Aluminum complexes containing biphenolate phosphine ligands: synthesis and living ring-opening polymerization catalysis

This report describes the synthesis, structure, and reactivity of aluminum complexes containing tridentate biphenolate phosphine ligands of the type [RP(2-O-3,5-C6H2tBu2)2]2- (R = tBu (2a), Ph (2b)). Alkane elimination of AlMe3 with one equiv. of H2[2a] or H2[2b] in THF at 0 °C cleanly affords colorless crystalline [2a]AlMe(THF) (3a) and [2b]AlMe(THF) (3b), respectively. An X-ray diffraction study of 3a showed it to be a five-coordinate THF-bound species, whose coordination geometry is best described as trigonal bipyramidal, having the phosphorus donor and THF at axial positions. Treatment of either in situ prepared or isolated methyl complexes 3a,b with one equiv. of benzyl alcohol in toluene or THF generated their corresponding benzyloxides {[2a,b]Al(μ2-OCH2Ph)}2 (4a,b). An X-ray diffraction study of 4a revealed a dimeric structure, in which the coordination geometry of aluminum is also distorted trigonal bipyramidal with the tridentate 2a ligand being facially bound. In the presence of one equiv. of benzyl alcohol, complex 3a is a competent catalyst precursor for the living ring-opening polymerization of ε-caprolactone (ε-CL) and rac-lactide (rac-LA), producing poly(ε-caprolactone) and poly(rac-lactide), respectively, in a controlled manner. As such, well-defined block copolymers of ε-CL with rac-LA can also be prepared by catalytic 3a. Kinetic studies revealed that 3a catalyzes the polymerization of rac-lactide at a rate 2-fold faster than that of 3b, indicating the significance of the P-substituent effect on this catalysis. Interestingly, the polymerization rate of rac-lactide by 3a is 16.5 times faster than that of l-lactide under otherwise identical conditions.

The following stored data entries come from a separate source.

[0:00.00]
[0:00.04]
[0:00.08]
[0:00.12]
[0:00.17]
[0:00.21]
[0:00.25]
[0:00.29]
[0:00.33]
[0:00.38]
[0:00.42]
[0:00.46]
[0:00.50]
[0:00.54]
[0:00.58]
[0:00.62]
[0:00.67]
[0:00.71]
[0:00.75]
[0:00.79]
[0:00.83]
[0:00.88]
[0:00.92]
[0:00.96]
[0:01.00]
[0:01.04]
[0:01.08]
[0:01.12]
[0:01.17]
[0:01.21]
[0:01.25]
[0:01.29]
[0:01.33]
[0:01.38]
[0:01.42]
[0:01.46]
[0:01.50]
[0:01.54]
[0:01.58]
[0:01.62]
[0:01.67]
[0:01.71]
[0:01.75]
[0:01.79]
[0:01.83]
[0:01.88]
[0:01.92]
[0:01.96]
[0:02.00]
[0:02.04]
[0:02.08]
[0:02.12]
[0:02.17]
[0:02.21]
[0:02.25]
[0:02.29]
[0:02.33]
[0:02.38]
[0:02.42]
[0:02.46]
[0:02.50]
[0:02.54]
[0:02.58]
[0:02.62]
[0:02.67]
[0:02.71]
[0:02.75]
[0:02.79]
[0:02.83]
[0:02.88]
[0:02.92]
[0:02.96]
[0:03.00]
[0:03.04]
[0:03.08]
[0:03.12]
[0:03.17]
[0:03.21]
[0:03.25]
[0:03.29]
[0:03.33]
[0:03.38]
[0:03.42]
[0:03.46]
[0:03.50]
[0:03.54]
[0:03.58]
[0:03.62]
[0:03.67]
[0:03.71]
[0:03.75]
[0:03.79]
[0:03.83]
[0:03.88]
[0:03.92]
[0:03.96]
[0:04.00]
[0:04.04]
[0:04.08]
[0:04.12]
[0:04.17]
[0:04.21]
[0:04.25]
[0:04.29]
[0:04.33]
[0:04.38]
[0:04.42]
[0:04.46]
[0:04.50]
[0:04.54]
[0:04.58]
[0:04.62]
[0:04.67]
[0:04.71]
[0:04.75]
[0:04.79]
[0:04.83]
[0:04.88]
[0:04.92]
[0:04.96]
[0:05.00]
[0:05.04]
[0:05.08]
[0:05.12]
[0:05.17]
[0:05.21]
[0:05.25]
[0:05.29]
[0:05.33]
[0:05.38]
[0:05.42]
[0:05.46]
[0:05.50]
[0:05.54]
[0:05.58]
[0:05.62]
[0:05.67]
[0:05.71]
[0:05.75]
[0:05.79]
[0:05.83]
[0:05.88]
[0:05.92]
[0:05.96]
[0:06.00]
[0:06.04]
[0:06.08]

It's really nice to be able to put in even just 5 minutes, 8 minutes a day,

Organoaluminium complexes incorporating an amido phosphine chelate with a pendant amine arm

The palladium-catalyzed aryl amination of 1-bromo-2-fluorobenzene with N,N-dimethylethylenediamine quantitatively produces N-(dimethylaminoethyl)-2-fluoroaniline, which subsequently reacts with KPPh2 in 1,4-dioxane to afford N-(dimethylaminoethyl)-2-diphenylphosphinoaniline (H[PNN]). The reactions of trialkylaluminium with H[PNN] in toluene generate the corresponding aluminium dialkyl complexes [PNN]AlR2 (R = Me, Et, i-Bu). The solution NMR spectroscopic and X-ray crystallographic studies are indicative of a trigonal bipyramidal geometry for these aluminium complexes in which the amino nitrogen atom is trans to the phosphorus donor of the [PNN]- ligand. This study presents rare examples of structurally characterized, five-coordinate aluminium hydrocarbyl complexes supported by phosphine-derived ligands.